1898: The loss to Japan showed that China’s self-strengthening still had a way to go. The Hundred Days’ Reform speeds up modernization—which includes an overhaul of the education system, as well as a westernized military.


THE BOXER REBELLION

Around this same time, the Boxer Rebellion breaks out —a powerful grass-roots to “expel the barbarians”. The uprising was a defining moment that would climatically be the dynasty’s last major event—combining the dominant 19th century themes of internal rebellion and foreign influence.

The movement started out as an effort to rid China of Christian missionaries, who were annoyingly aggressive in winning converts (often disparaging ancient worship practices). Rumors of foreign witchcraft didn’t help reputation of the foreign devils whose tall churches “block the sky.” Floods and droughts became attributed to their meddling. Later, the movement grew to become more generally anti-Western.

During the last decades of the late Qing, the Dowager Empress Cixi was the real (but un-official) power who ruled from “behind the curtain”. Powerful but clueless, she is blamed for a number of bad moves. Her most famous blunder—symbolizing the stupidity and corruption of power— was her command to divert funds earmarked for modernizing China’s navy on the lavish renovation of Beijing’s Summer Palace and the Marble Boat.

1900: Western troops occupy the F. City

The Empress—who was impressed with Boxer claims that their supernatural practices made them invulnerable to foreign weapons— supports their rebellion and declares war on all eight Western powers.

In 1900, rebels attack railway and telegraph lines and hold foreign legations in Beijing under siege.

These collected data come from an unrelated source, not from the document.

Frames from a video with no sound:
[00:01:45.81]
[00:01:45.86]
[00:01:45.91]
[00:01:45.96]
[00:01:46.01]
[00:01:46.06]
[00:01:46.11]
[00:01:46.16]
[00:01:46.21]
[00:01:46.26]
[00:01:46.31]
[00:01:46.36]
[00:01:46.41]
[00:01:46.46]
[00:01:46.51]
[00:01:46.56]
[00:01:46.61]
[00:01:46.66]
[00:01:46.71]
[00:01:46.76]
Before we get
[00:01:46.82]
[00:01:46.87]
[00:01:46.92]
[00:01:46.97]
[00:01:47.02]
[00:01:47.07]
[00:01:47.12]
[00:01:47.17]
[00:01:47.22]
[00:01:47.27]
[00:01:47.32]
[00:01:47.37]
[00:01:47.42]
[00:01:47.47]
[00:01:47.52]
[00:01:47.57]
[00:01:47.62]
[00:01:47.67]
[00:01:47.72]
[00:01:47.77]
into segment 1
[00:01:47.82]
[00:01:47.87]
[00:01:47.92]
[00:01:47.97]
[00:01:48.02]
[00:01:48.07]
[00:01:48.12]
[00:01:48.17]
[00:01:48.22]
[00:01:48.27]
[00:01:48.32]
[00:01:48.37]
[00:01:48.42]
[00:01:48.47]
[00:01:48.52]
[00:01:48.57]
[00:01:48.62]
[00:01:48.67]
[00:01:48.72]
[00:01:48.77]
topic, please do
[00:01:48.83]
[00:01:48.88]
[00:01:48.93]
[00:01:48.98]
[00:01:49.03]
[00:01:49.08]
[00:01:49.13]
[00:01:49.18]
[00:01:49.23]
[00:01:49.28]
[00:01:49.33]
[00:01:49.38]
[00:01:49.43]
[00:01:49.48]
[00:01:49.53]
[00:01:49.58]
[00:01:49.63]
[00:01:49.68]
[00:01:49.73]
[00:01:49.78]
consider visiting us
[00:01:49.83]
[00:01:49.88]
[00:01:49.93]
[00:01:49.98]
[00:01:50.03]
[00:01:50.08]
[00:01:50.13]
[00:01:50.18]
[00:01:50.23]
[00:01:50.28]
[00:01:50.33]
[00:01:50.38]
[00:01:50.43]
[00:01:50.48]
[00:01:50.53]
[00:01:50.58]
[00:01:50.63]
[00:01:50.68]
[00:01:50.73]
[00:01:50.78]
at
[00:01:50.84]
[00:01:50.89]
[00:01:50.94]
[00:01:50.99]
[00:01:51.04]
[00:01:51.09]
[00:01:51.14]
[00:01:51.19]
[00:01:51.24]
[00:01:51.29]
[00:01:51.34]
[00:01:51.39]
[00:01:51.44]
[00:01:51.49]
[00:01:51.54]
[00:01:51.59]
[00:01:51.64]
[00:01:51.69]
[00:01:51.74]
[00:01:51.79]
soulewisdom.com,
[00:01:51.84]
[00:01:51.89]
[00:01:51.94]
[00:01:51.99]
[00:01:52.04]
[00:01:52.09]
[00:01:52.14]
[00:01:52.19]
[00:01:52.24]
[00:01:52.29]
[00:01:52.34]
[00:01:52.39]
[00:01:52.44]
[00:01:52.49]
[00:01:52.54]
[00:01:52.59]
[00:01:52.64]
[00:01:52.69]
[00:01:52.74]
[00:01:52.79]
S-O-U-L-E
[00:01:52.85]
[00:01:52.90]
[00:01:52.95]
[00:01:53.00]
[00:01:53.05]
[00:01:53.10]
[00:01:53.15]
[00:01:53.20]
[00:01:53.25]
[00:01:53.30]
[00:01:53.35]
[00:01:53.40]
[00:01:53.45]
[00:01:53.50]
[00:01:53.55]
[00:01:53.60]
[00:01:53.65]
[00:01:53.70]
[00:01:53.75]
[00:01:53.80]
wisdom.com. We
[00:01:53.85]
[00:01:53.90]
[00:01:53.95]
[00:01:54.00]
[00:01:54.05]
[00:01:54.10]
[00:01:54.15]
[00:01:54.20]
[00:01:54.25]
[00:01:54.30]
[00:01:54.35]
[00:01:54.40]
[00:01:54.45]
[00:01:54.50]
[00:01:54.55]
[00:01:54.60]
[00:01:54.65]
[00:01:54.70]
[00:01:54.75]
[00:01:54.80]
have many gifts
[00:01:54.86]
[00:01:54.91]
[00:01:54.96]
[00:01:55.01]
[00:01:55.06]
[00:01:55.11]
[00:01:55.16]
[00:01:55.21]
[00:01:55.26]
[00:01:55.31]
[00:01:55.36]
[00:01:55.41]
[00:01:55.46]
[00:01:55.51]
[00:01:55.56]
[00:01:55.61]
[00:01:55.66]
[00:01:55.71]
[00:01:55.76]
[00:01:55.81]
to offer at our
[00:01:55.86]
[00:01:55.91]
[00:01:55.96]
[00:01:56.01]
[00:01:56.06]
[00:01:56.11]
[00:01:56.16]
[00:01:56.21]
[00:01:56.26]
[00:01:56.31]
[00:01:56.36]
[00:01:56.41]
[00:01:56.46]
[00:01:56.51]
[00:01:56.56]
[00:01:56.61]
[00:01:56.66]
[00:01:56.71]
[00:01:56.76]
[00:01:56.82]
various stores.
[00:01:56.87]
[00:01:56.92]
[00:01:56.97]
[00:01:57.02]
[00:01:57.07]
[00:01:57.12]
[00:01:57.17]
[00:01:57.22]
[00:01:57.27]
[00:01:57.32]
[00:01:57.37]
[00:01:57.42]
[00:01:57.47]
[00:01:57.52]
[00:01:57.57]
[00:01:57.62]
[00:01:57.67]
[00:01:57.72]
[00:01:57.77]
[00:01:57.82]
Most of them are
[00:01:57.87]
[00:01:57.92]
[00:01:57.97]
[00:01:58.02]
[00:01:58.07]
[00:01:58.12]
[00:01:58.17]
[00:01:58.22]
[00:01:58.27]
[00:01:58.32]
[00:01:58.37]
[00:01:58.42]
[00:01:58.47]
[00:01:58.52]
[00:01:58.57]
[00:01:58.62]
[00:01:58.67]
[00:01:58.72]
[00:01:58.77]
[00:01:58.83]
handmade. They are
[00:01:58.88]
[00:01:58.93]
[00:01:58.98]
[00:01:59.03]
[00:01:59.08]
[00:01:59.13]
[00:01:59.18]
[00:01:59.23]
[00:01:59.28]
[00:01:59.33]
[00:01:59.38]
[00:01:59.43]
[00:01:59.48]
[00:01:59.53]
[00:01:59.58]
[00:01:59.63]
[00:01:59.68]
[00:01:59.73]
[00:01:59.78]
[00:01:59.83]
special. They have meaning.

The gamble fails miserably. Led by British troops, the eight-nation army crushes the movement. The empress’ court flees to Xi’an disguised as peasants.

The Qing is forced to sign the Boxer Protocol and pay huge indemnities (US$333 million), tying up revenue for decades.  A year later, Cixi returns to Beijing, where she remained until her death in 1908. She was succeeded by her two-year old grandnephew, Puyi (inspiring the 1987 movie The Last Emperor).


1902: China’s first automobiles are shipped to Shanghai.

1905: Russo–Japanese War—Japan stuns the world by defeating the Russians in Manchuria.


Led by Sun Yat-sen (a Western-trained medical doctor), the Republican movement realized that if China was going to turn things around in the new world order, political reform was necessary. He organizes his government in Nanjing, with favorable support from Britain and France.

Taking advantage of confusion after 1911, Tibet and Outer Mongolia declare their independence.


1912: The Qing dynasty finally ends with a series of loosely connected uprisings and mutiny by imperial troops. The boy-emperor Puyi abdicates. China’s imperial system is over and the Republic of China is born.